__Excerpted data__:
******************************

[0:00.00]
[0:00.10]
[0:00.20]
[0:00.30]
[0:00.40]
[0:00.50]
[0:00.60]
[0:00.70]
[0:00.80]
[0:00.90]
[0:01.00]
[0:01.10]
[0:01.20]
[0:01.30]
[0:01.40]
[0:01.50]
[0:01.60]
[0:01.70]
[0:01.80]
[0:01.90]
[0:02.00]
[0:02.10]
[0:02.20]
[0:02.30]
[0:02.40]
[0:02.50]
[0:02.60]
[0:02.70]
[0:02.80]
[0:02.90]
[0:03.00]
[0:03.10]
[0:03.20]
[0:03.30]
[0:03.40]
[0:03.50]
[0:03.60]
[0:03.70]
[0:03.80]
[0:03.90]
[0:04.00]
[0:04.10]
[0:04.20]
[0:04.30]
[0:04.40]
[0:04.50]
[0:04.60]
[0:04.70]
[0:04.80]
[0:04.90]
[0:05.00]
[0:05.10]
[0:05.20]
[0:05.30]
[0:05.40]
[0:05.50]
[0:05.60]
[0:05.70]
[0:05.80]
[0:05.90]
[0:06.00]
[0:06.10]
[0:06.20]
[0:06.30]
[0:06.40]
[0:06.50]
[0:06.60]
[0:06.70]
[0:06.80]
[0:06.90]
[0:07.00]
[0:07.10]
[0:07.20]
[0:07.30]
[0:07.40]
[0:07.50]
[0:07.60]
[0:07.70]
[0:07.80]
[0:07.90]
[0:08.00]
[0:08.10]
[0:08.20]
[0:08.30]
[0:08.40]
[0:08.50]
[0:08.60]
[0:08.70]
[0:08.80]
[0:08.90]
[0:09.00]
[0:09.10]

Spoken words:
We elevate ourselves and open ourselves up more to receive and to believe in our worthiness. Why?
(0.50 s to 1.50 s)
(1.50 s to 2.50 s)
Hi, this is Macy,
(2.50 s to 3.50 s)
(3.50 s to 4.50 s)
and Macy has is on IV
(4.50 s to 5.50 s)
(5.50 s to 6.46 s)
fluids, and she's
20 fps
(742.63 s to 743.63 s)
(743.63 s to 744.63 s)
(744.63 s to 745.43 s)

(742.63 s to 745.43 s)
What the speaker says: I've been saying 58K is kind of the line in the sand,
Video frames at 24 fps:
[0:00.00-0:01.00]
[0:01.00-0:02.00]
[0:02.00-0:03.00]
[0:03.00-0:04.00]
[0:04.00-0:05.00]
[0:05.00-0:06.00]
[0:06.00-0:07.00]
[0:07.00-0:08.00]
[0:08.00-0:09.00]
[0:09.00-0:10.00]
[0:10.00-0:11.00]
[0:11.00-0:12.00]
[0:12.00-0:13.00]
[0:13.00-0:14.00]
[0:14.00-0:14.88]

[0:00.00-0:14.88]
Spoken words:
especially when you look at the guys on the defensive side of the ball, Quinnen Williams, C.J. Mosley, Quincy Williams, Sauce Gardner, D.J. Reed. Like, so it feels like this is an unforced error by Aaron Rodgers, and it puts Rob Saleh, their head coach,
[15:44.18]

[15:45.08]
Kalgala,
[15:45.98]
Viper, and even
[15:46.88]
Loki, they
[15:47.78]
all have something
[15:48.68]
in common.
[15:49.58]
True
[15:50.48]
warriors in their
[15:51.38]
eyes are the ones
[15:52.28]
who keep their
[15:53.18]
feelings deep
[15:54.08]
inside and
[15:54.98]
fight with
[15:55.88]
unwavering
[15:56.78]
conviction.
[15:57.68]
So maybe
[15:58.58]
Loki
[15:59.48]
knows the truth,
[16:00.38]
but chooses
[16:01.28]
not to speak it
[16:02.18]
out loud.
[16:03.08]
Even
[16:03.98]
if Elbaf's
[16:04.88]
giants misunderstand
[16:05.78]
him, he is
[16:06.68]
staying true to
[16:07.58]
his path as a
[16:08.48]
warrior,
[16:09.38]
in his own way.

******************************

__To do__: Take the listing above and repeat exactly the lines from the one containing "[0:02.00-0:03.00]" through the one containing "[0:00.00-0:14.88]", both included.

__Result__:
[0:02.00-0:03.00]
[0:03.00-0:04.00]
[0:04.00-0:05.00]
[0:05.00-0:06.00]
[0:06.00-0:07.00]
[0:07.00-0:08.00]
[0:08.00-0:09.00]
[0:09.00-0:10.00]
[0:10.00-0:11.00]
[0:11.00-0:12.00]
[0:12.00-0:13.00]
[0:13.00-0:14.00]
[0:14.00-0:14.88]

[0:00.00-0:14.88]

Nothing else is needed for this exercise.